И именно тут выяснилось, что сострадание состраданием, но Але необходимо уезжать, точнее, переезжать. Она получила бумаги на обмен своей квартиры. Они, Аля и Виктор, уже больше года, оказывается, занимались этими хлопотами. И вот обмен состоялся. Аля собиралась, укладывала вещи, а я бредил и сквозь шум в ушах никак не мог уразуметь, что же это она там укладывает и зачем.
— Пойду, уложу посуду, — разговаривала она сама с собой.
— Аля, — звал я через стенку.
Она, вспомнив, откликалась:
— А тебе пора пить горячее молоко.
— Выпью. Сейчас выпью.
— Так… Посуду уложу в коробки.
Наконец до меня дошло, и я спросил; что же это она там без конца упаковывает? Аля ответила, что уже завтра переезд.
— Куда переезд?
— В другой район. Мы меняемся квартирами.
— Та квартира лучше?
— Такая же.
— Зачем же меняться?
Она объяснила: муж, то есть Виктор, хочет жить на новом месте. Они давно это решили. И обменялись, по существу, тоже давно — только ждали, когда он ляжет на лечение. Он не хочет, чтобы на него показывали пальцем. Чтоб улыбались и говорили — вот этот недавно вылечился. И чтоб (даже по-доброму) спрашивали: не опрокинуть ли, брат, по полстаканчика? Он хочет жить в доме, где его не знают, где он такой же, как все. На равных. Это можно было понять.

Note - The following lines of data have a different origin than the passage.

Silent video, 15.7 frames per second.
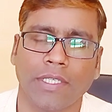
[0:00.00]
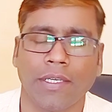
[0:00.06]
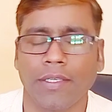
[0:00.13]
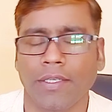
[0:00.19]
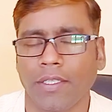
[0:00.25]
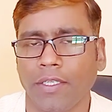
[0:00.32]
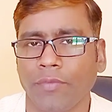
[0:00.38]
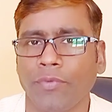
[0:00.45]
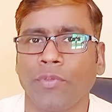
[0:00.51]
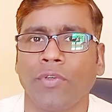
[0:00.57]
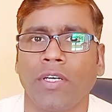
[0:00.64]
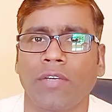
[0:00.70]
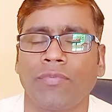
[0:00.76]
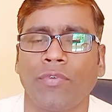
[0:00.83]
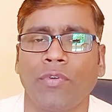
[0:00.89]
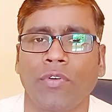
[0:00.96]
and if you
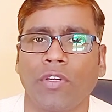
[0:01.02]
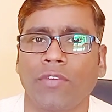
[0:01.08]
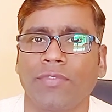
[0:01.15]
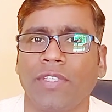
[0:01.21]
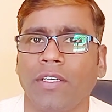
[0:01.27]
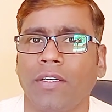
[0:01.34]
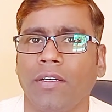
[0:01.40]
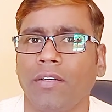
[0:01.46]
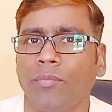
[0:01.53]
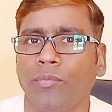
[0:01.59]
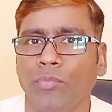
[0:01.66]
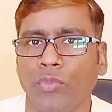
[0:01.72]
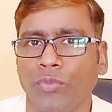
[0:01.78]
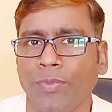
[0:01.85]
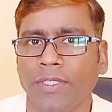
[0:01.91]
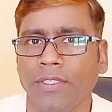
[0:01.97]
are fond of the
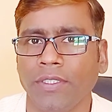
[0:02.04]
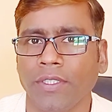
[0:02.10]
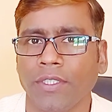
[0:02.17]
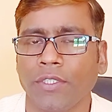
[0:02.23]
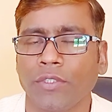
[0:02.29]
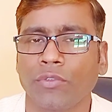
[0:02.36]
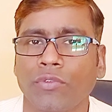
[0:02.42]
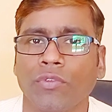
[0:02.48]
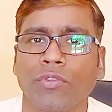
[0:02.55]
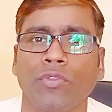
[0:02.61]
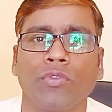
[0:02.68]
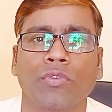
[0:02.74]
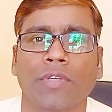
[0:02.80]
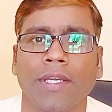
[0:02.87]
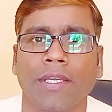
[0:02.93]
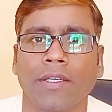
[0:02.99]
movie, so
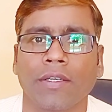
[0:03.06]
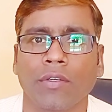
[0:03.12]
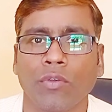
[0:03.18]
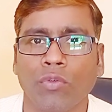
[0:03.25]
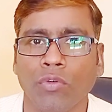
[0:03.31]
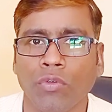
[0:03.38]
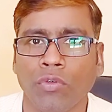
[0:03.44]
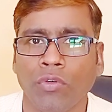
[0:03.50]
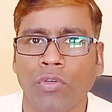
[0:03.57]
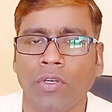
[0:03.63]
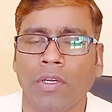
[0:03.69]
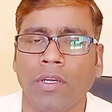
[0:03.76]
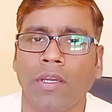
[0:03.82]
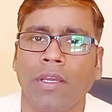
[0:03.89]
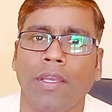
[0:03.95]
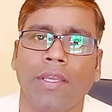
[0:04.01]
you can
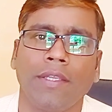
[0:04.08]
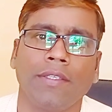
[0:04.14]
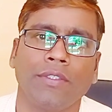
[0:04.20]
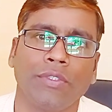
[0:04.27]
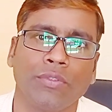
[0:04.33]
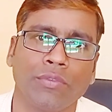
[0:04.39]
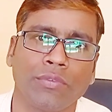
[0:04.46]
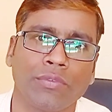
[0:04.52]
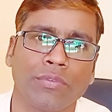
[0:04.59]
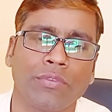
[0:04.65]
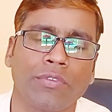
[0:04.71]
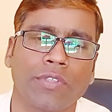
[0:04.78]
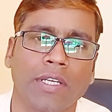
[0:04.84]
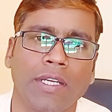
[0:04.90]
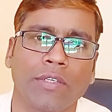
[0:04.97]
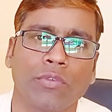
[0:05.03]
go and you
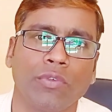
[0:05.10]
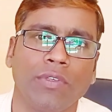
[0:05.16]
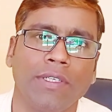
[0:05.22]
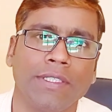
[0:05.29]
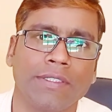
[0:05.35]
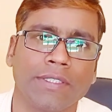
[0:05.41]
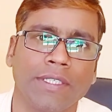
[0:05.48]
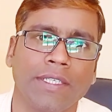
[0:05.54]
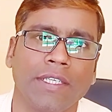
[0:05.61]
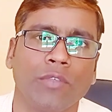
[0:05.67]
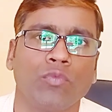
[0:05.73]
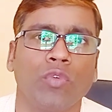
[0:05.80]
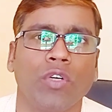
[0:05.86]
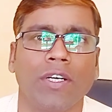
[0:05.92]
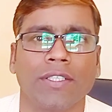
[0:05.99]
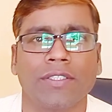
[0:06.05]
should try to listen
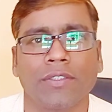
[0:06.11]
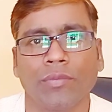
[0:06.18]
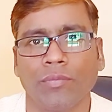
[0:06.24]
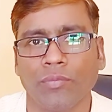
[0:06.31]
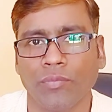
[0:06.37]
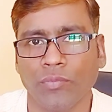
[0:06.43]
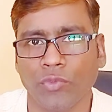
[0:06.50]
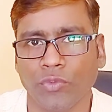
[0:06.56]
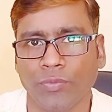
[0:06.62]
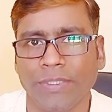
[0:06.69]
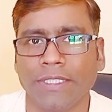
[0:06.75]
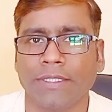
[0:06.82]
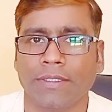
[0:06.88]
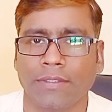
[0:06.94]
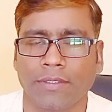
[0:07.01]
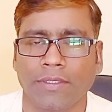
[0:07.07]
and watch
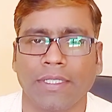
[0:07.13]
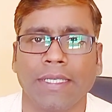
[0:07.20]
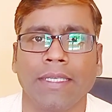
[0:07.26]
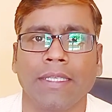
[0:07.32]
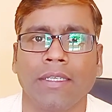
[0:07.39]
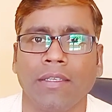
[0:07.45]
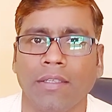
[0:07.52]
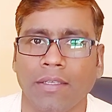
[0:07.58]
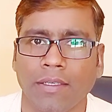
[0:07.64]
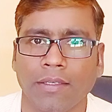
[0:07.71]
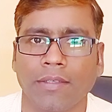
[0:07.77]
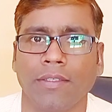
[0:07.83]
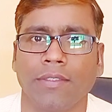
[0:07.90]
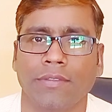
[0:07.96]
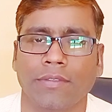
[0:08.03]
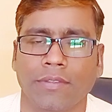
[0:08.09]
movies in
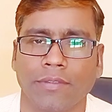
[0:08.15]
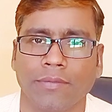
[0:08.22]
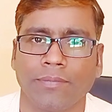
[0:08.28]
English.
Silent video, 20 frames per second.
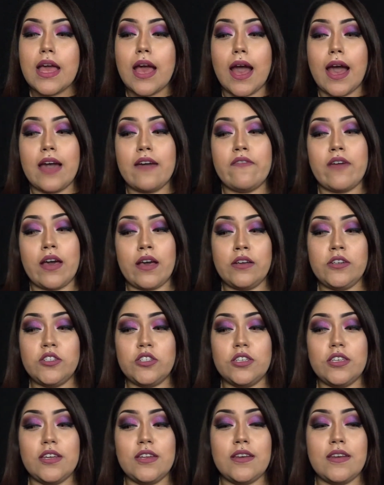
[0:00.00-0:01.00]
I've
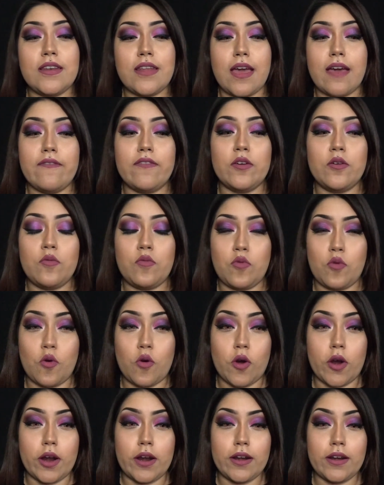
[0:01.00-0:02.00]
actually never
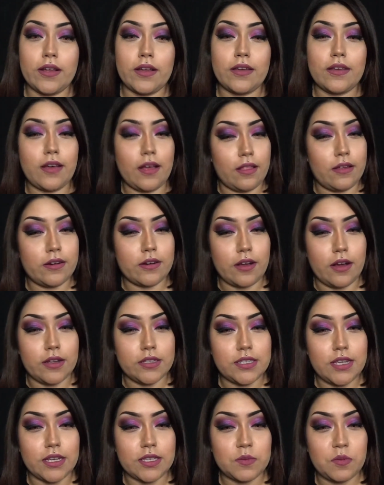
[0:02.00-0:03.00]
worn colored
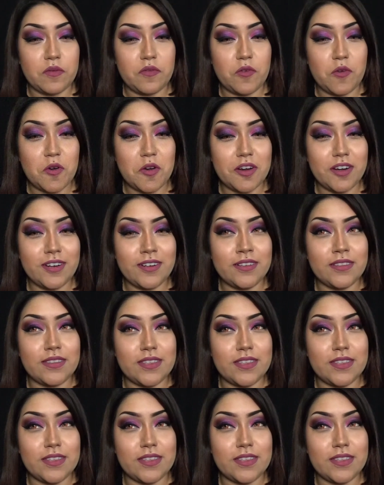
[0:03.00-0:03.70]
contacts before.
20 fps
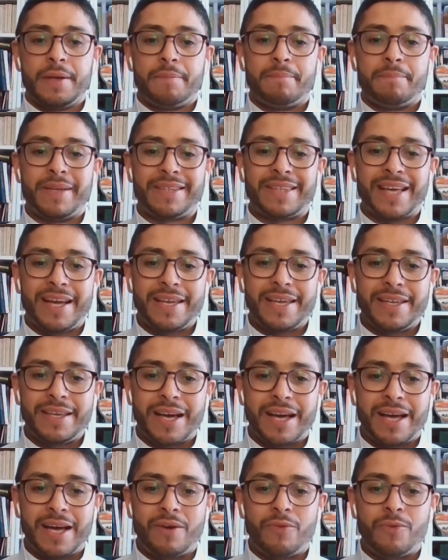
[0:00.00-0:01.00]
But
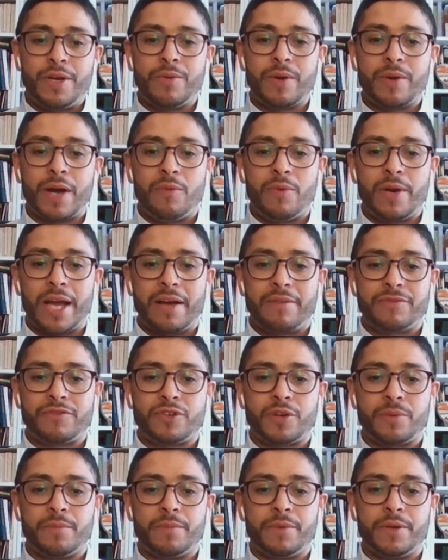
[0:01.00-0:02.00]
I will have
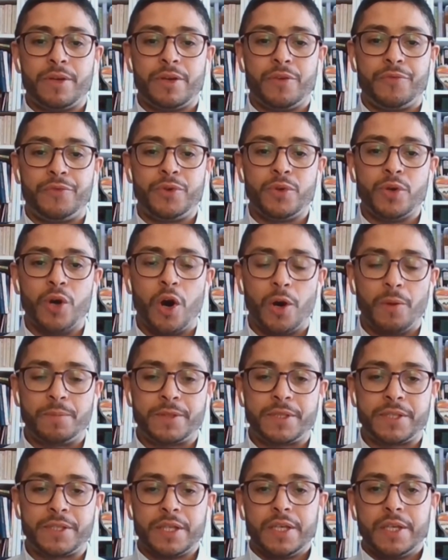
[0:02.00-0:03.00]
a few
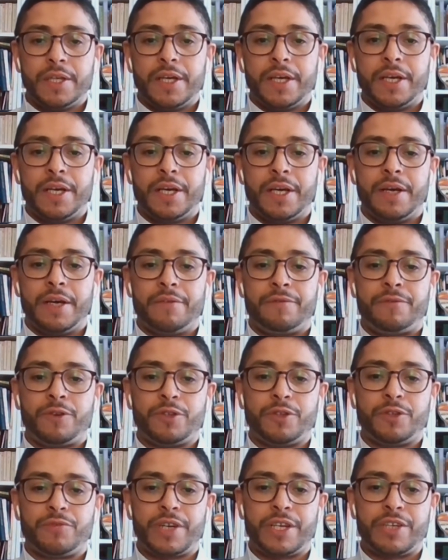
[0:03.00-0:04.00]
hopes for
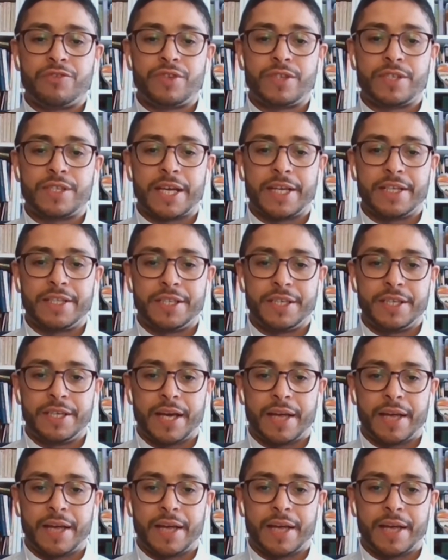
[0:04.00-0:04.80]
the French society.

…То есть шла последняя и как бы итоговая ночь, когда Аля оставалась со мной рядом. Через стенку, но в ту ночь это как раз и значило — рядом.
— Как же мы погрузимся? — Аля уже была в завтрашних заботах. — Кто будет переносить вещи?
— Ничего, — успокаивал я. — Уговорим шофера.
— С таким трудом заказала машину.
— Ничего. Как-нибудь погрузимся…
— Никогда не думала, что у нас столько вещей.
И вздохнула. И сказала, чуть выждав:
— Спокойной ночи.
Я лежал и гонял пластинки — на прощанье. Для нее. Было начало ночи. Мы так и не переспали, за что я и люблю этот рассказ: ведь человечно.
Мы переговаривались через стенку — сначала о ней.
— Как Виктор? — спрашивал я.
— Неплохо. Уже проводят курс лечения.
— Мучается?
— Да… Но держится неплохо.
— Молодец.
Она сказала, что очень-очень рада за Виктора, — теперь вся жизнь у них пойдет по-другому.
Я подтвердил — у них будет счастливая жизнь. Она спросила: почему?
— Потому что вы оба славные. Я ведь это искренне.
— Я знаю…
— Ведь не со всеми женщинами, которые тебе нравятся, бываешь искренним. Говоришь подчас приятные вещи. А сам не без уверенности надеешься.
— Надеешься?
— Ну да. Урвать кусочек.
Помолчали.
Если бы Аля спросила: а надеюсь ли я? — ума не приложу, как бы я тут выворачивался. Но она не спросила. Молодая женщина (а в особенности молодая женщина в полузабытом и любимом рассказе) бывает аккуратна в оттенках и чутка, хоть руками разводи.
Теперь говорили обо мне: как там мои? Не заболел ли кто из детей?